In the answer, each line must appear exactly as in the records, and no picture may appear.

*** GIVEN ENTRIES ***

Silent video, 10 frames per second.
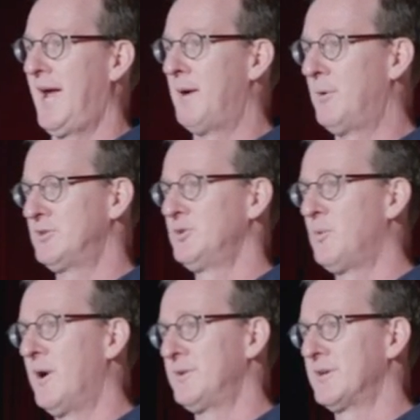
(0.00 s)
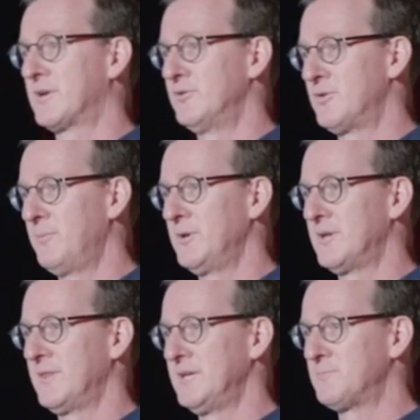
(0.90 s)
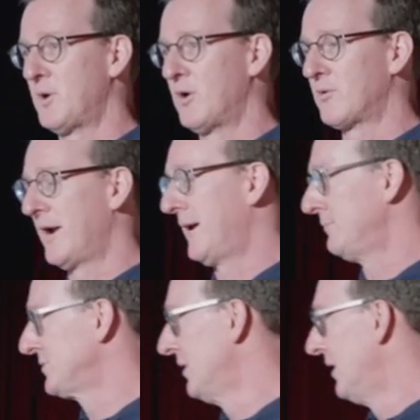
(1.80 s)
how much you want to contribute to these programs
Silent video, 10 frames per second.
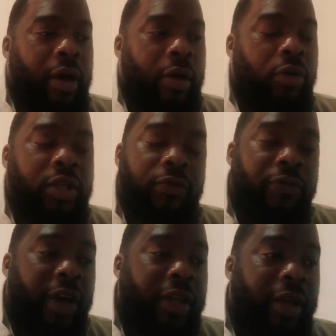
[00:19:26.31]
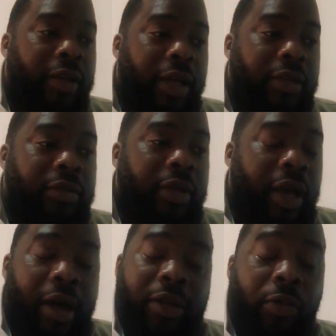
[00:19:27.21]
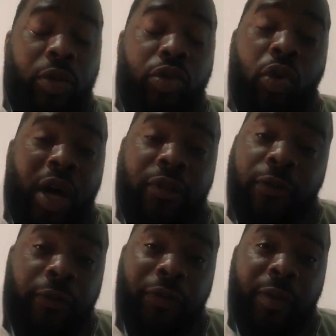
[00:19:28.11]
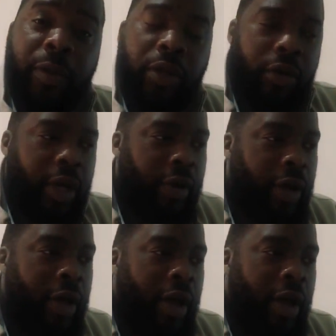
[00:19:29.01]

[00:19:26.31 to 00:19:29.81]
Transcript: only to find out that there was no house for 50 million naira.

*** End of GIVEN ENTRIES ***

OUTPUT OF THE EXERCISE
Silent video, 10 frames per second.
(0.00 s)
(0.90 s)
(1.80 s)
how much you want to contribute to these programs
Silent video, 10 frames per second.
[00:19:26.31]
[00:19:27.21]
[00:19:28.11]
[00:19:29.01]

[00:19:26.31 to 00:19:29.81]
Transcript: only to find out that there was no house for 50 million naira.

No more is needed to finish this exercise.